──────── The input ────────

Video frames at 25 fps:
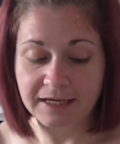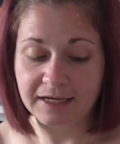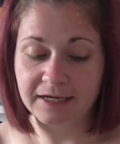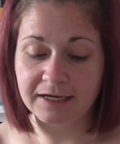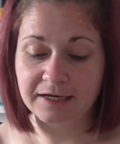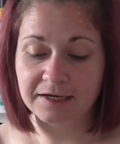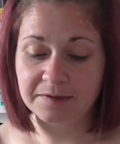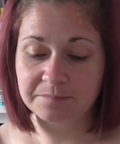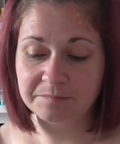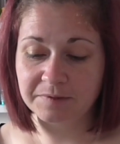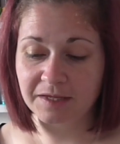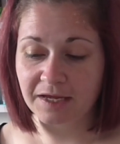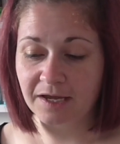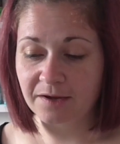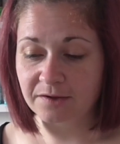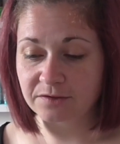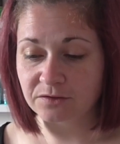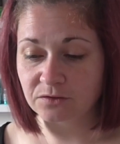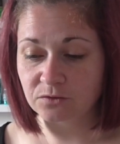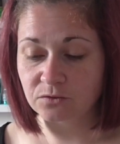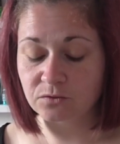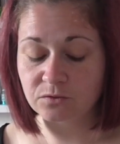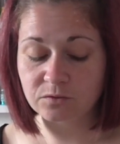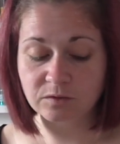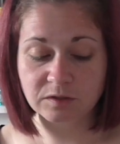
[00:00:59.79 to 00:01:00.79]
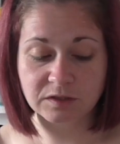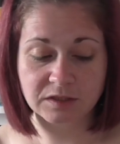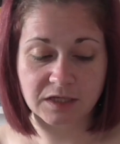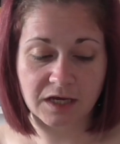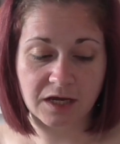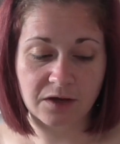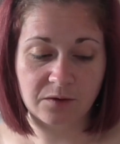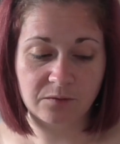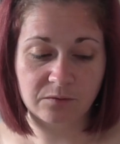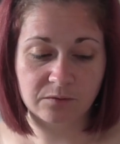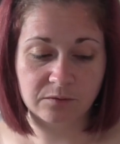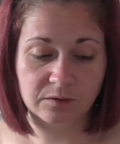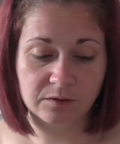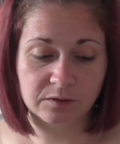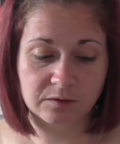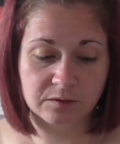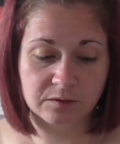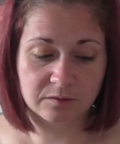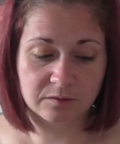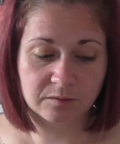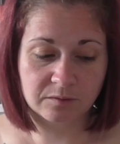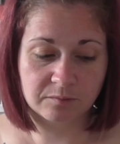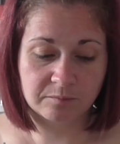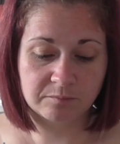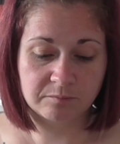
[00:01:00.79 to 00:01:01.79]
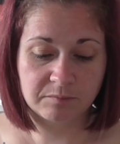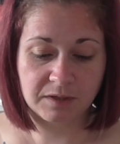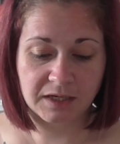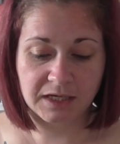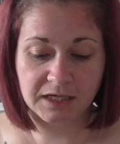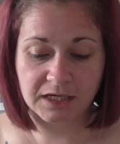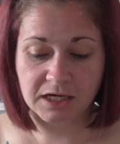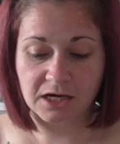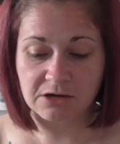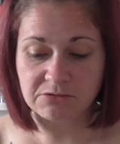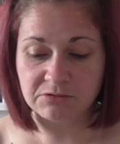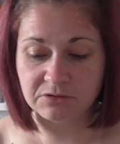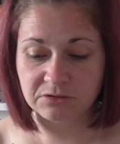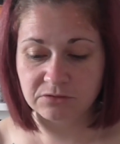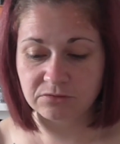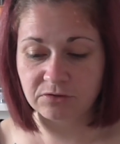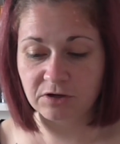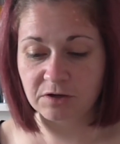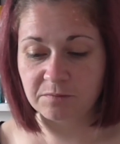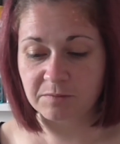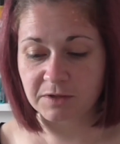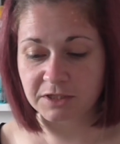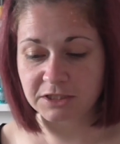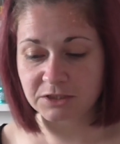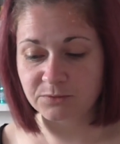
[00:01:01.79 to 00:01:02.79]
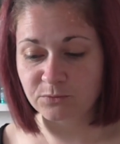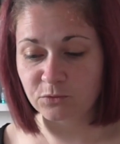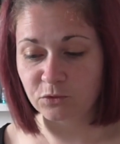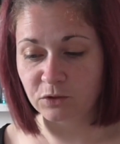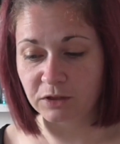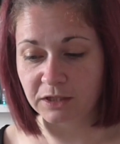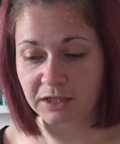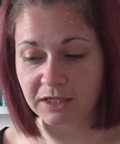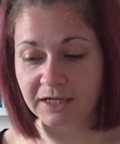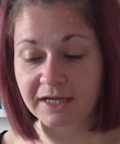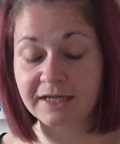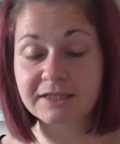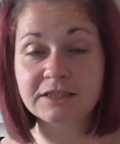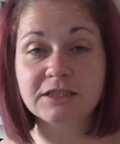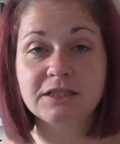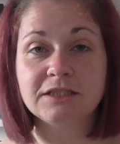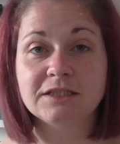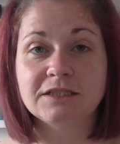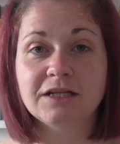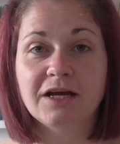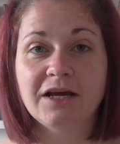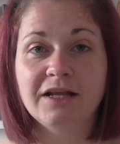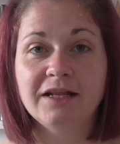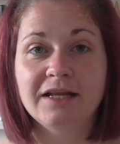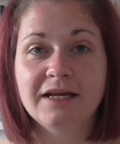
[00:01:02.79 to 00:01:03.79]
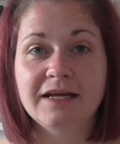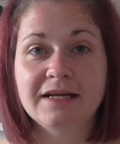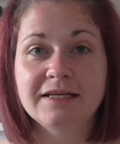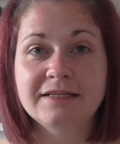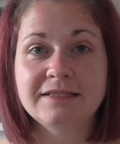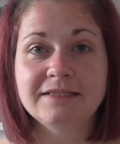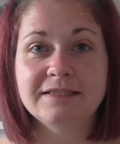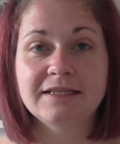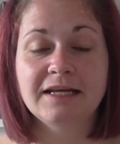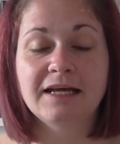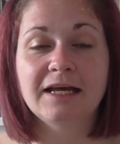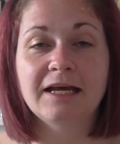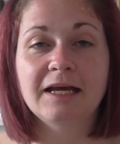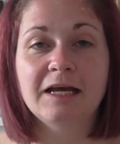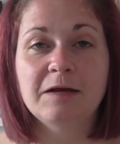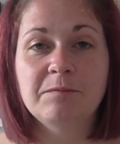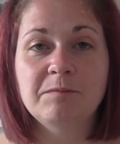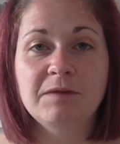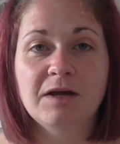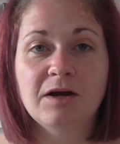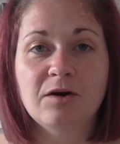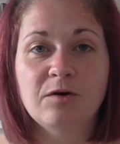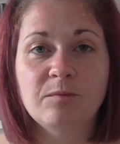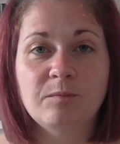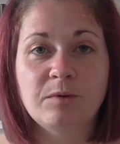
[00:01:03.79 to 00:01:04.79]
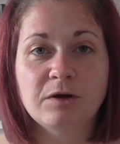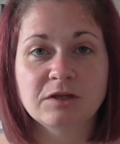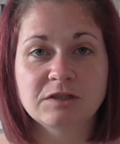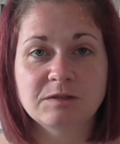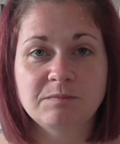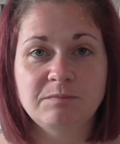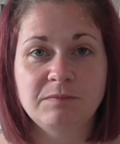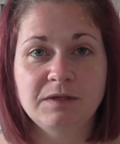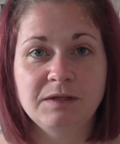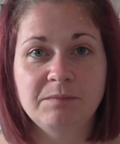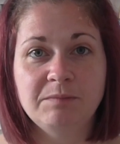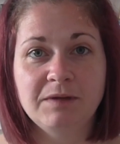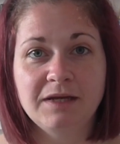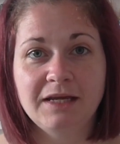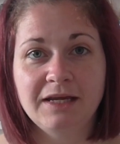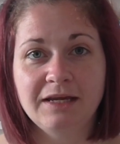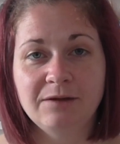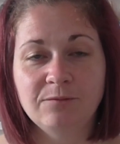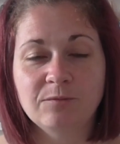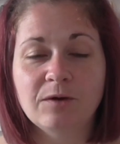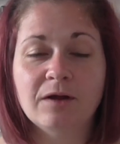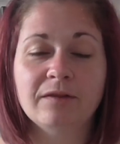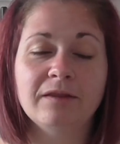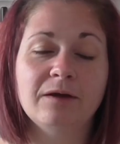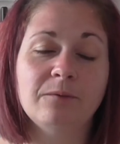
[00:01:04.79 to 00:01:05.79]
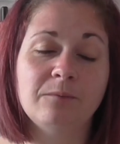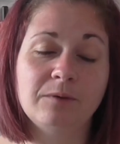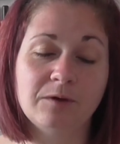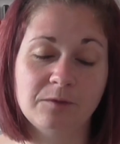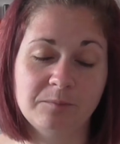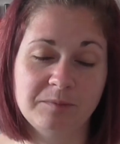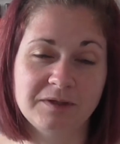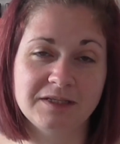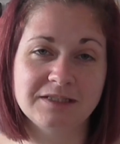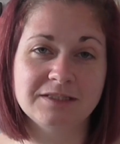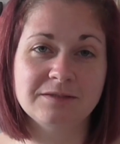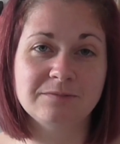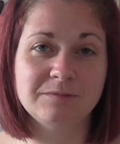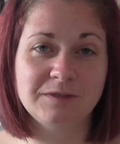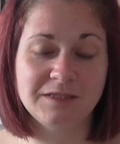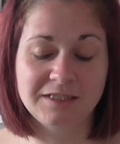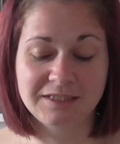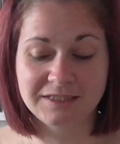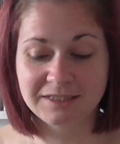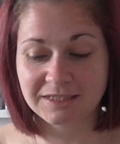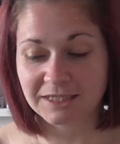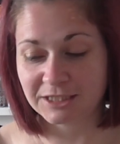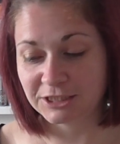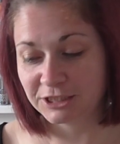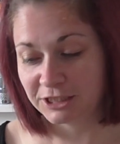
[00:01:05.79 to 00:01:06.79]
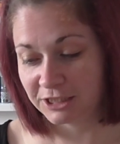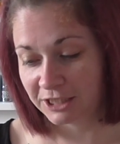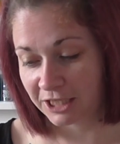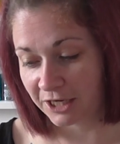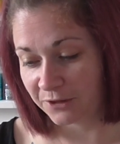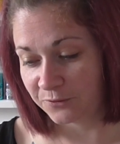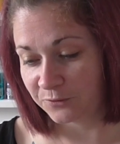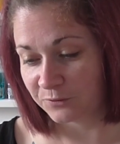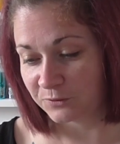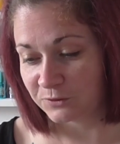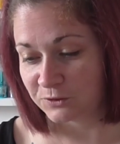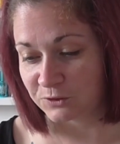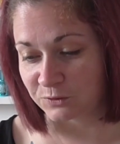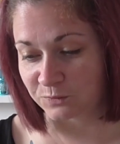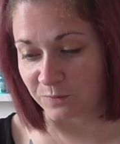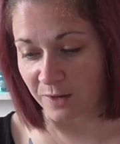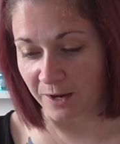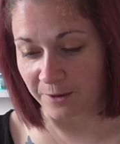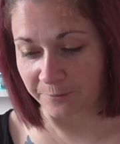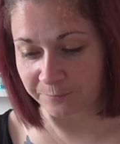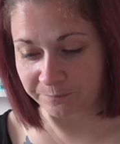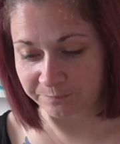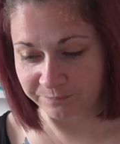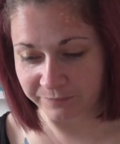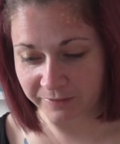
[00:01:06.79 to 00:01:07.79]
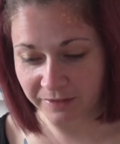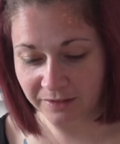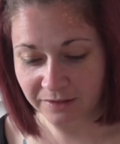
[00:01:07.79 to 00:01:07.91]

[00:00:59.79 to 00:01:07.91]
There's also me going through my smaller collections like this, and there will possibly be, well, there will be some destashing going on as well.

────────

§ Exercise:
Leaving every picture out, repeat each line of the material exactly.

§ Response box:
Video frames at 25 fps:
[00:00:59.79 to 00:01:00.79]
[00:01:00.79 to 00:01:01.79]
[00:01:01.79 to 00:01:02.79]
[00:01:02.79 to 00:01:03.79]
[00:01:03.79 to 00:01:04.79]
[00:01:04.79 to 00:01:05.79]
[00:01:05.79 to 00:01:06.79]
[00:01:06.79 to 00:01:07.79]
[00:01:07.79 to 00:01:07.91]

[00:00:59.79 to 00:01:07.91]
There's also me going through my smaller collections like this, and there will possibly be, well, there will be some destashing going on as well.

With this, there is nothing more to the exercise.